Sin embargo, y a pesar del frenesí indescriptible de la segunda parte de la película, la primera parte (más de una hora) es sorprendentemente sosegada, una calma tensa que se irá estirando más y más hasta romperse en la memorable escena de la emboscada. Pero Cameron no tiene prisa. No es su intención epatar al espectador como un George Lucas o un Steven Spielberg, sino contar la historia de sus personajes. Y para ello dedica gran parte de su relato. Incluso en la segunda parte del filme, en el que ya los supervivientes del primer ataque han de refugiarse a la espera de un nuevo rescate, la calma tensa volverá a reiniciarse, la mecha de la incertidumbre volverá a encenderse, y sabemos que de nuevo, como la vez anterior, va a romperse en una explosión de violencia y muerte para la que de nuevo Cameron se toma su tiempo, presiona al espectador, casi pareciera que se regodea en el hecho de dejarle atrapado en compañía de sus personajes, dejándole tan agotado como ellos. Pero sus personajes están tan vivos, son tan convincentes, que nos sentimos reflejados en ellos y pasamos por los estados de ánimo que experimentan todos ellos, desde la ira, la frustración, la euforia, el terror, la angustia, el cansancio, el pesimismo… Todos estos estados de ánimo y alguno más gracias al hecho de encerrar a esos seis supervivientes en un complejo que en cualquier momento puede ser invadido por hordas de criaturas aterradoras. Cameron coge el mito del Beowulf y lo reinventa, lo trasciende para crear esta ópera de terror moderna.

Y eso que es imprescindible reconocer que Cameron no posee el talento de Scott para la atmósfera ni el horror. Cameron es mejor creando tensión, pero no es el genio de la atmósfera gótico y opresiva que fue Scott en la primera parte (con una fotografía, por cierto, muy superior a la de ‘Aliens’…). Se podría decir, además, que la planificación visual de ‘Aliens’ es bastante tosca, y que a veces peca de simpleza. Ahora bien existe en ella una energía vital, una vibración emocional, que no poseía la anterior película, y está exenta del gusto de Scott por la filigrana visual, por el lujo escenográfico. Antes que eso, Cameron construye una epopeya de sci-fi en la que pinta un posible futuro muy poco alentador, muy oscuro y terrible, en el que grandes corporaciones deciden el futuro de colonos espaciales, en la que los marines son casi soldados a sueldo del mejor postor para defender sus intereses, en el que las grandes maquinarias que procesan el aire y hacen respirable el oxígeno de planetas lejanos son más importantes que las vidas de los que las construyen. Este guion, que en un principio iba a llamarse ‘Madre’ (no en vano es la lucha entre dos madres rivales y furiosas), propone una aventura al límite, y su rodaje (lleno de problemas con el equipo técnico británico) y su montaje y sonorización, son la respuesta a ese guion.
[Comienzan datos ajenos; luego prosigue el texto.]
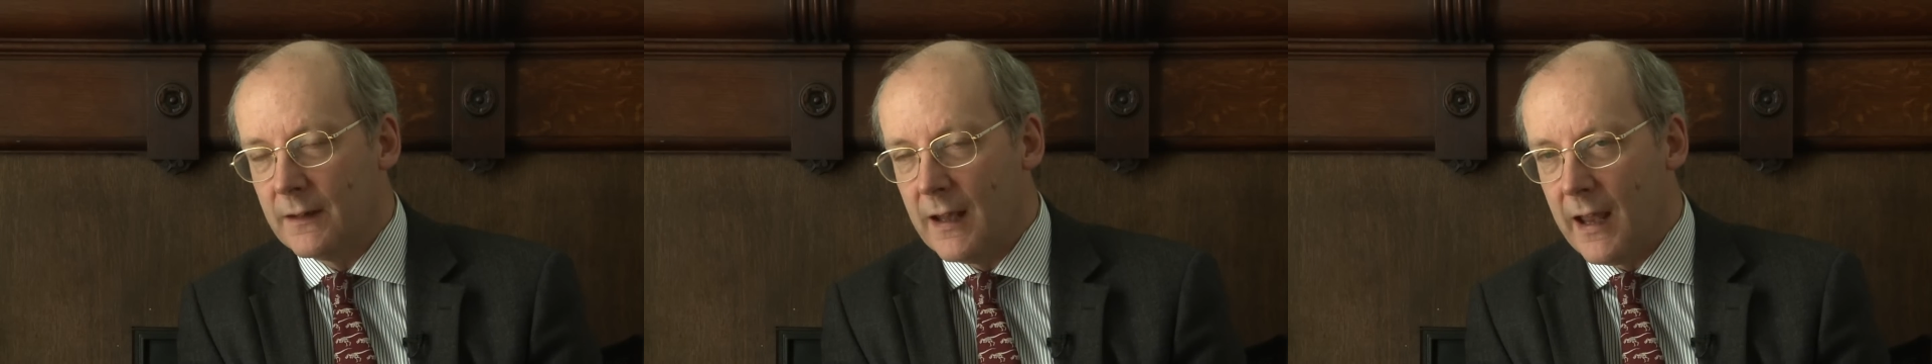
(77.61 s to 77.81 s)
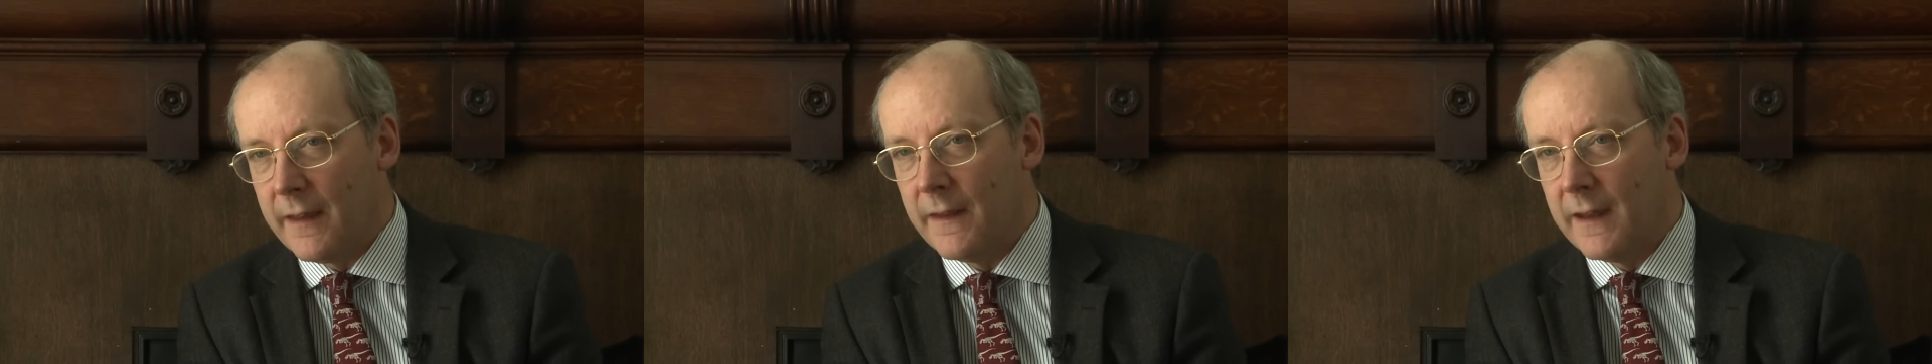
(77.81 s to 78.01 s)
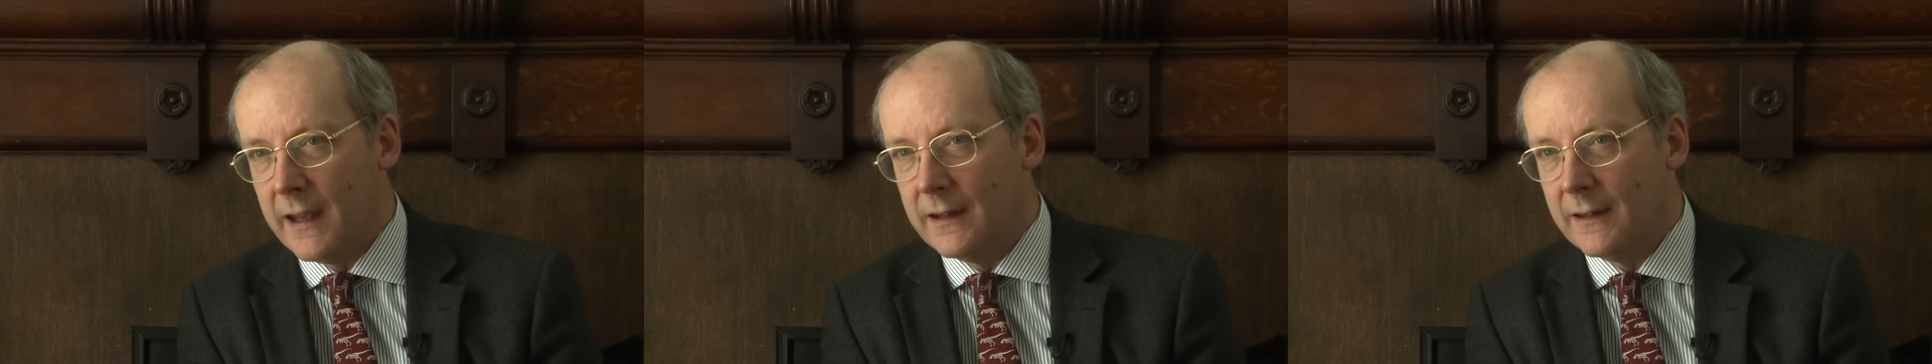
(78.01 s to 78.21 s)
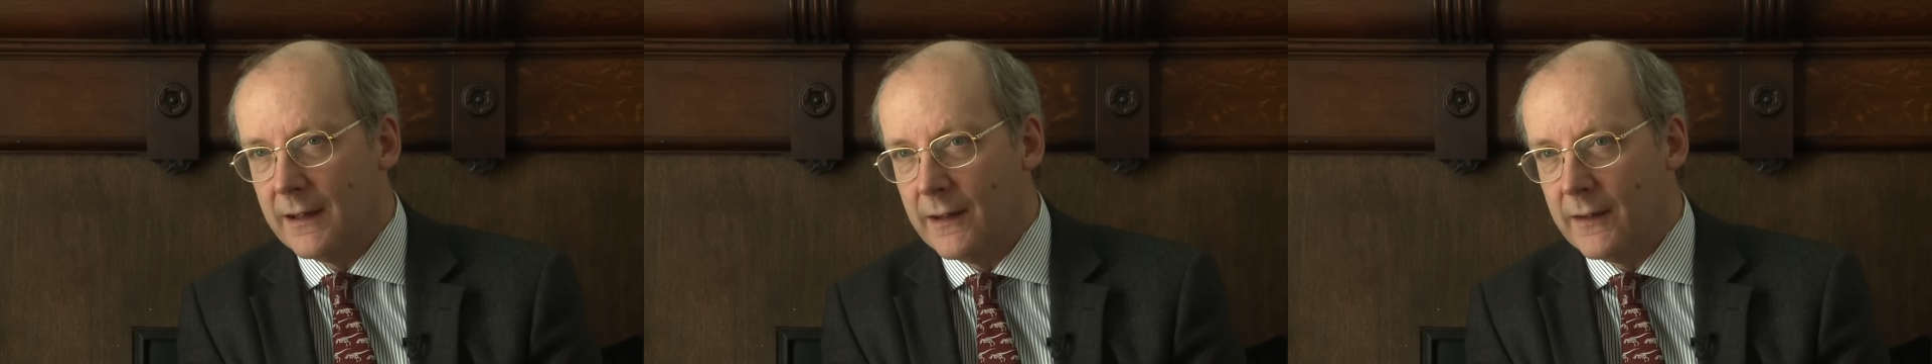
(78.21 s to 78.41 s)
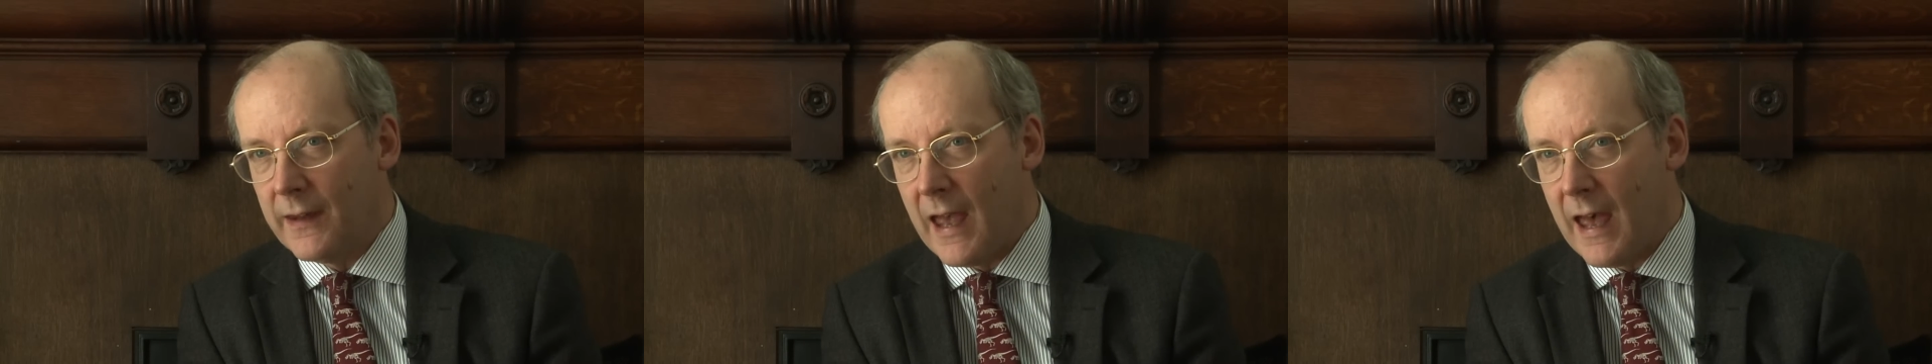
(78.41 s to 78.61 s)
like the
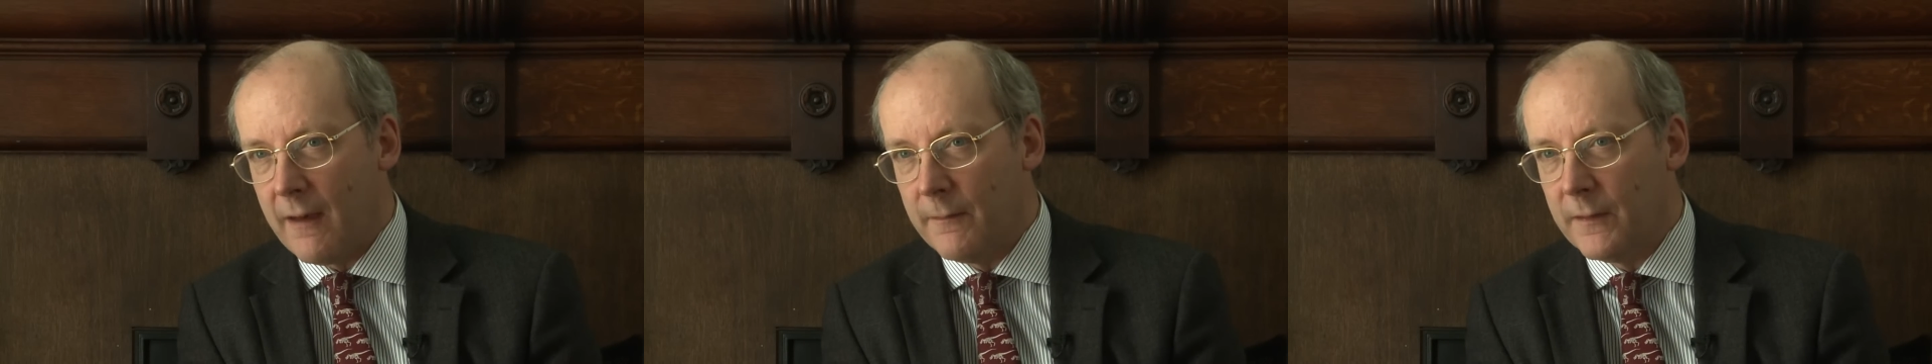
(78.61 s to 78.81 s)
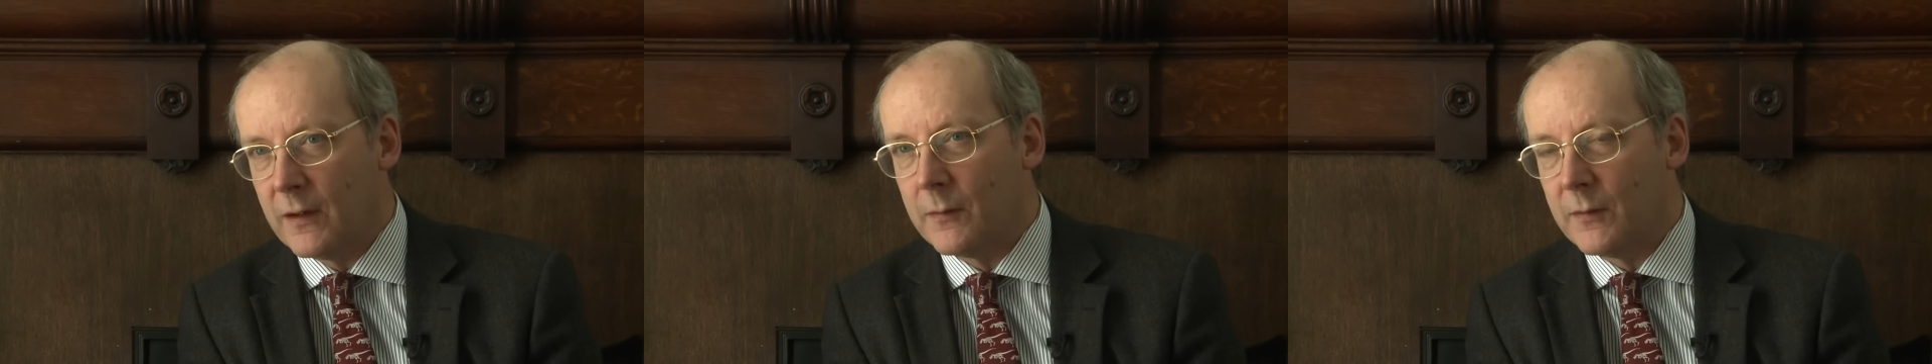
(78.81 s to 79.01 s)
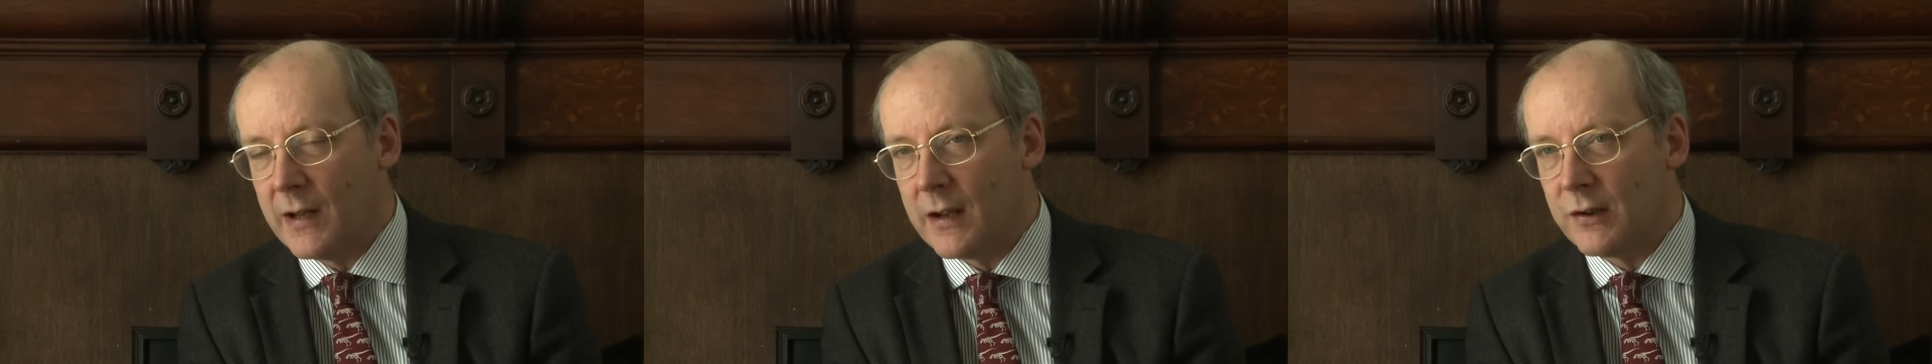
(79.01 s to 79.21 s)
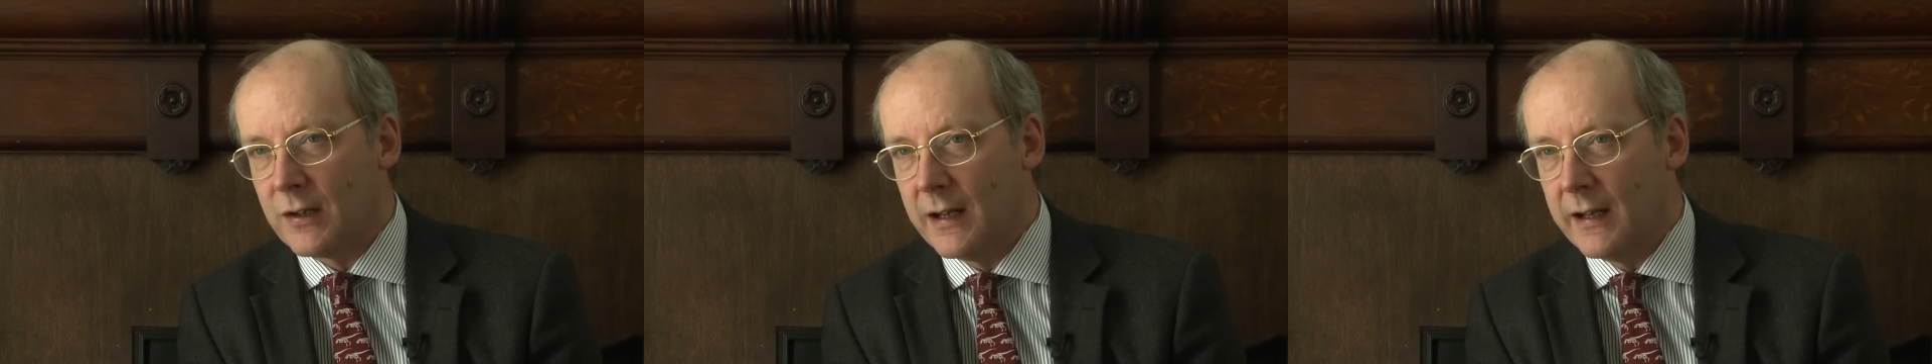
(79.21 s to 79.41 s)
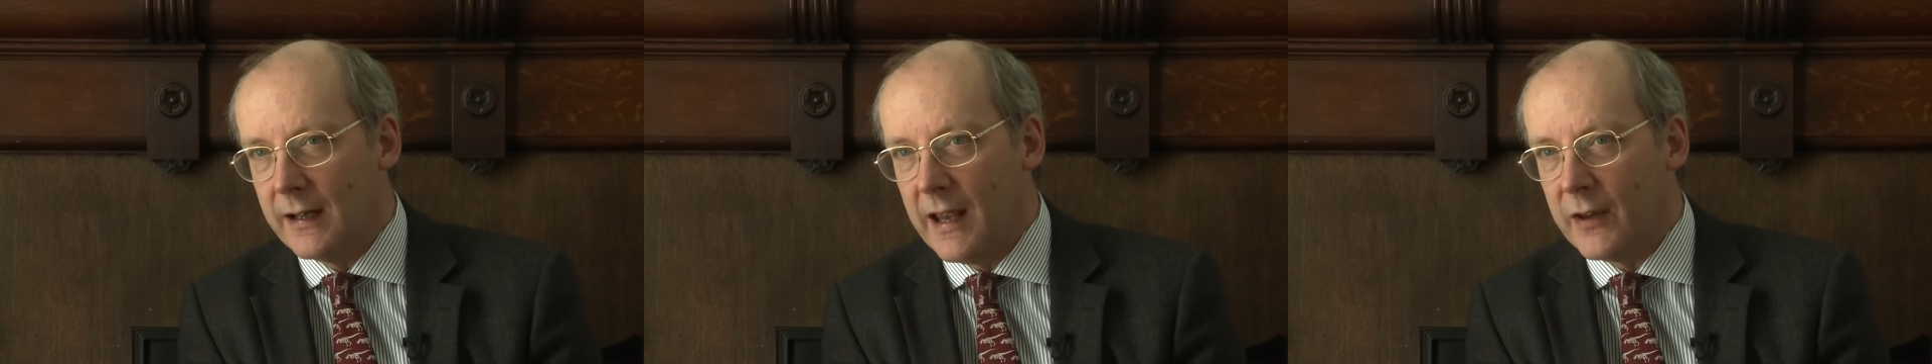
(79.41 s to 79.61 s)
Indus have
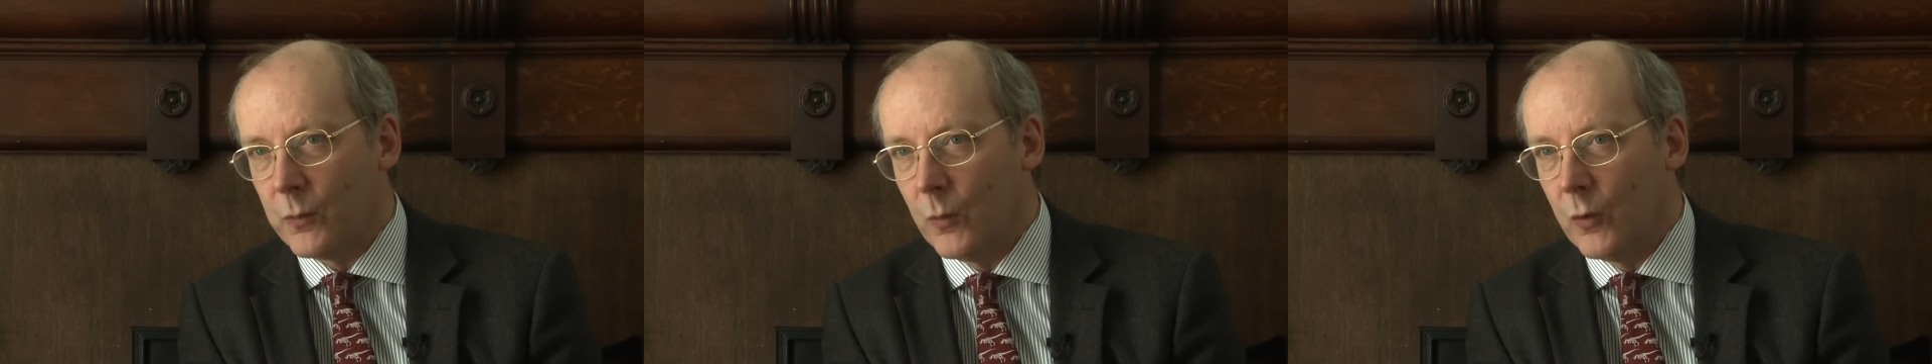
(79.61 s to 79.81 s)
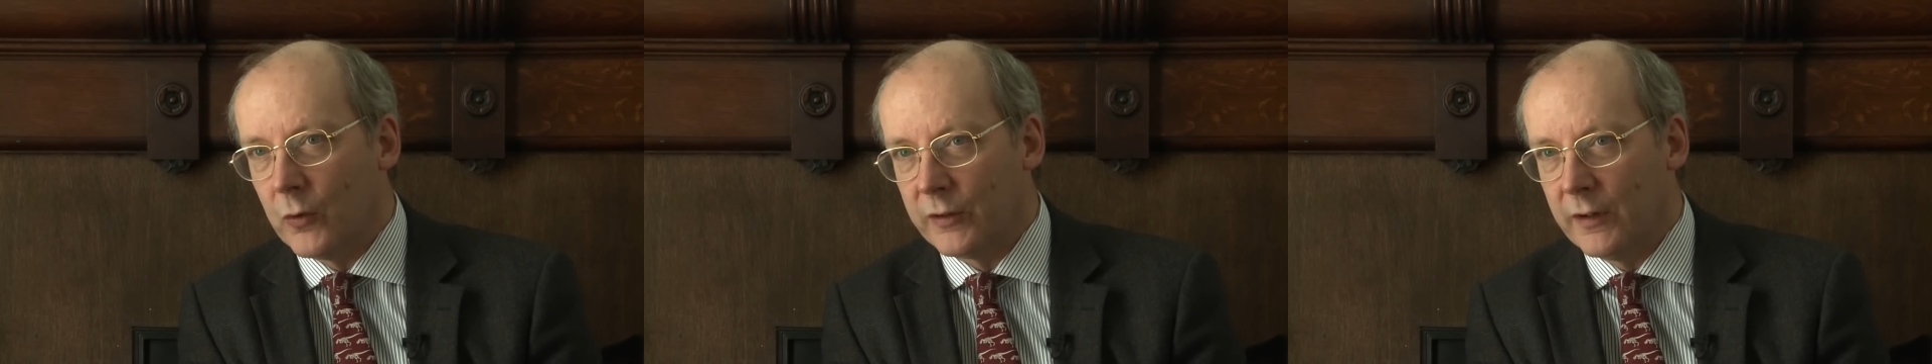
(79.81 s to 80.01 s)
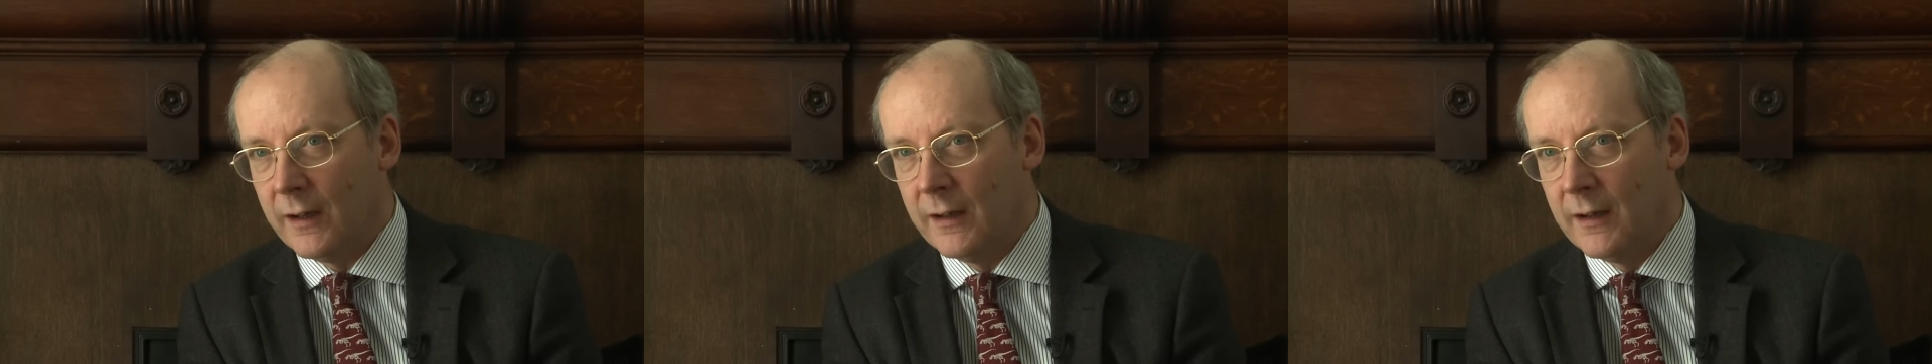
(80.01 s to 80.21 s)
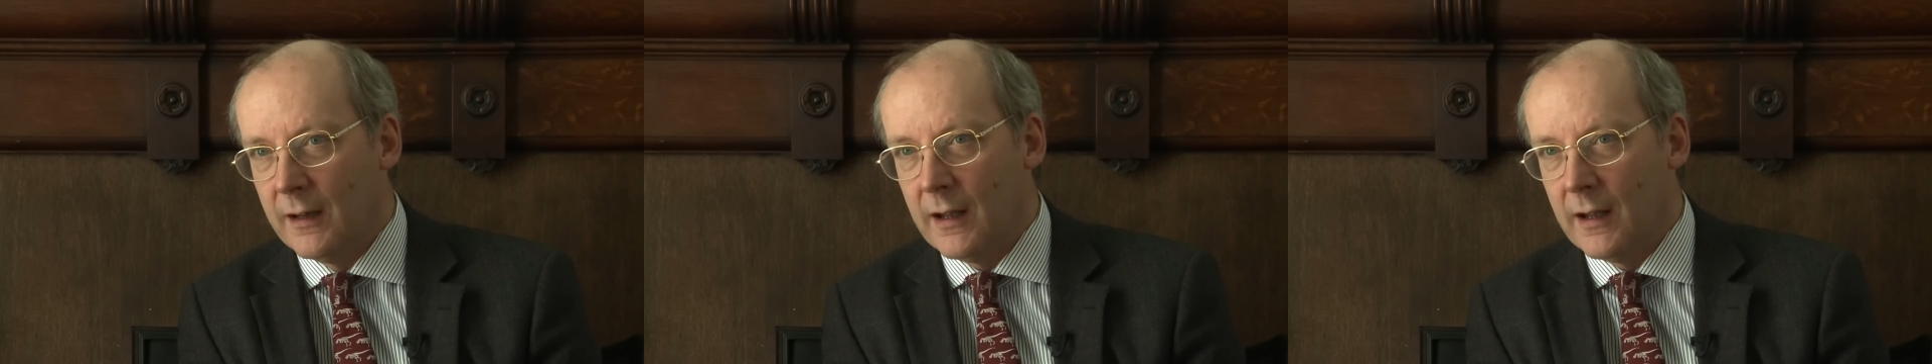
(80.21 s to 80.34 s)
substantially less water.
Y es en la recta final donde el filme se vuelve como verdaderamente pugna por ser gran parte de la película: un sueño salvaje, una pesadilla alucinógena, en la que una madre que ha perdido a su hija baja al inframundo a recuperarla de las garras del monstruo (la reina alien) más escalofriante que ha dado la entera historia del cine. El alcance poético de esta parte final resulta estremecedor, con Ripley rastreando a la niña con su localizador, que llega a simular el sonido de un electrocardiograma, que poco a poco aumenta en su frecuencia hasta entrar en parada, con la alucinante imagen de la reina persiguiendo a madre e hija por los pasillos y hasta el ascensor, con la huida in extremis a la que sigue un nuevo combate sin tregua. Resulta imposible no hallar en toda esta zona final una parábola de otra cosa, de ese sueño febril de una madre que ha perdido para siempre a su hija y que al menos en su sueño, y hasta que despierte perdida una vez más en el espacio exterior, se la ha arrebatado a las garras de la muerte y la tiene de nuevo a su lado.